Face to Face With a Whale Shark

By Amanda Coyne      Photos by Craig Dietrich

Pompano Dive Center Underwater Photographer Craig Dietrich was out on a dive boat on Sunday, November 25th with Pompano Dive Center, just outside of the Hillsboro Inlet when he received a call from a nearby boat informing him that a few snorkelers had just encountered a Whale Shark.

The caller wanted to know if Dietrich could capture this experience, exclaiming, “Nobody’s going to believe that there’s a Whale Shark in our waters if we don’t have photos!”

Most photographers never get the chance to come face-to-face with the worlds’ largest fish, so this was surely a once-in-a-lifetime opportunity. And, although Whale Sharks can be quite intimidating, unless you already know that they are in fact extremely docile creatures that have no interest in prey as large as you, it would not be a life-threatening dive.

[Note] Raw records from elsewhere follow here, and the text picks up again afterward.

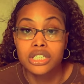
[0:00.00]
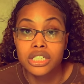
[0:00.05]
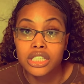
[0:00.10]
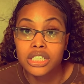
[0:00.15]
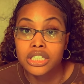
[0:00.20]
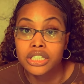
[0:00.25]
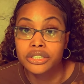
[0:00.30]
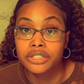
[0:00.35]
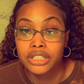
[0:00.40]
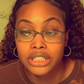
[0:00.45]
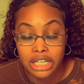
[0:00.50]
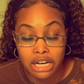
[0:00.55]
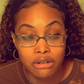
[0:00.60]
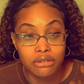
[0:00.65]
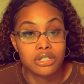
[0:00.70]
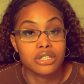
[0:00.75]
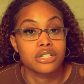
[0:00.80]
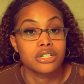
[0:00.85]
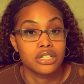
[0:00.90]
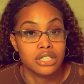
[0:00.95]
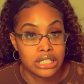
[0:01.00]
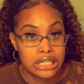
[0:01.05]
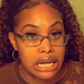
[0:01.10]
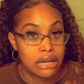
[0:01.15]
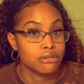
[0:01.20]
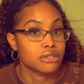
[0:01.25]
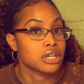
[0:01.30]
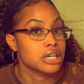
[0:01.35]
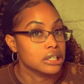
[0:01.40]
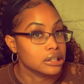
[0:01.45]
good.
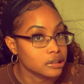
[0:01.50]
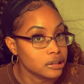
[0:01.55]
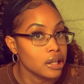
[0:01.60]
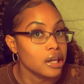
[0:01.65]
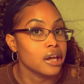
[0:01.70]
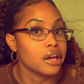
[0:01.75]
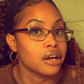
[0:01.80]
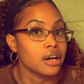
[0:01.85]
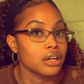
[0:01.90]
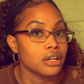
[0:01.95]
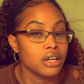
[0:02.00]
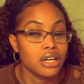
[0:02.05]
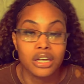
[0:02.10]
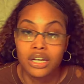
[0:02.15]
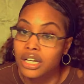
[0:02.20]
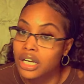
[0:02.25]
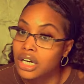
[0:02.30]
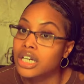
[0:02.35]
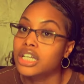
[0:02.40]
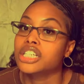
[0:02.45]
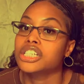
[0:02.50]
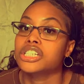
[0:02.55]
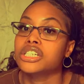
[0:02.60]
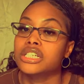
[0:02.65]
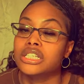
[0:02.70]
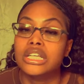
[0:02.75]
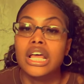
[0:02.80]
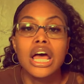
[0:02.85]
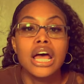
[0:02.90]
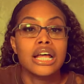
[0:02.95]
Thick and
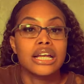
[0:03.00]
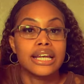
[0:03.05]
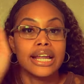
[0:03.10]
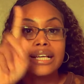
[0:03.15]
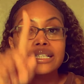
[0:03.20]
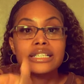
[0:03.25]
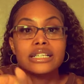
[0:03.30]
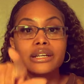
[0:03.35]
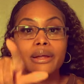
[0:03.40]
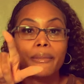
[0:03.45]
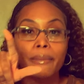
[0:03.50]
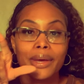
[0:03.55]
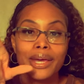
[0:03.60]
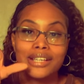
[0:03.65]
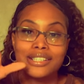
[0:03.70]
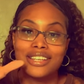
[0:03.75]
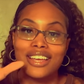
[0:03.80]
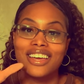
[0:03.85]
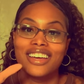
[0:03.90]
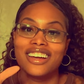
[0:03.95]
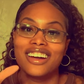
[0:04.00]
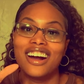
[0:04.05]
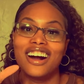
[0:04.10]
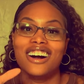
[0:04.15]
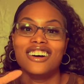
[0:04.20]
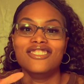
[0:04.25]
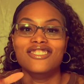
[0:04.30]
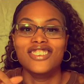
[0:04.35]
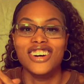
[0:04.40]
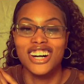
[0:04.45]
delicious. That's an amazing
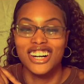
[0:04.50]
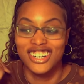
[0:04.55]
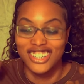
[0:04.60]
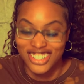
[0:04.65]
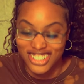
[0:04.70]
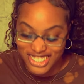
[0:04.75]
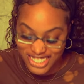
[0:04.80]
combo.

So what exactly is a Whale Shark? According to National Geographic, a Whale Shark is a carnivorous fish that can be anywhere from 18 to 40 feet long, and on average weighs about 20 tons. Since they prefer warm waters, they are often found off the coast of Australia. Sightings of these magnificent creatures in Florida waters are a rare and exciting event!

Since Dietrich had just returned a few months prior from a shark expedition where he swam with 15-foot Tiger Sharks, swimming with a whale shark was a piece of cake in comparison. “You know by being a diver that with Whale Sharks there is no danger, whatsoever.”

The excitement surpassed any fears he would have felt. Thankfully, everyone else in the water had been made well aware that this was a very safe fish that wasn’t going to harm anyone.

Dietrich was able to get within one foot of the Whale Shark while he was feeding. “As a photographer, you have to get very close, otherwise you won’t get the exciting images you would like.”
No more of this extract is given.